#### [Data provided]

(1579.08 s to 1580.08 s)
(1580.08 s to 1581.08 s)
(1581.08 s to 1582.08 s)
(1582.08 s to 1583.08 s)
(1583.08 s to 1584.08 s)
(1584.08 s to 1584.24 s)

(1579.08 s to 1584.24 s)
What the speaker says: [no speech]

#### [Goal of the exercise]
Print exactly, and only, the lines from the line that contains "(1580.08 s to 1581.08 s)" through the last line of the records.

#### [Written response]
(1580.08 s to 1581.08 s)
(1581.08 s to 1582.08 s)
(1582.08 s to 1583.08 s)
(1583.08 s to 1584.08 s)
(1584.08 s to 1584.24 s)

(1579.08 s to 1584.24 s)
What the speaker says: [no speech]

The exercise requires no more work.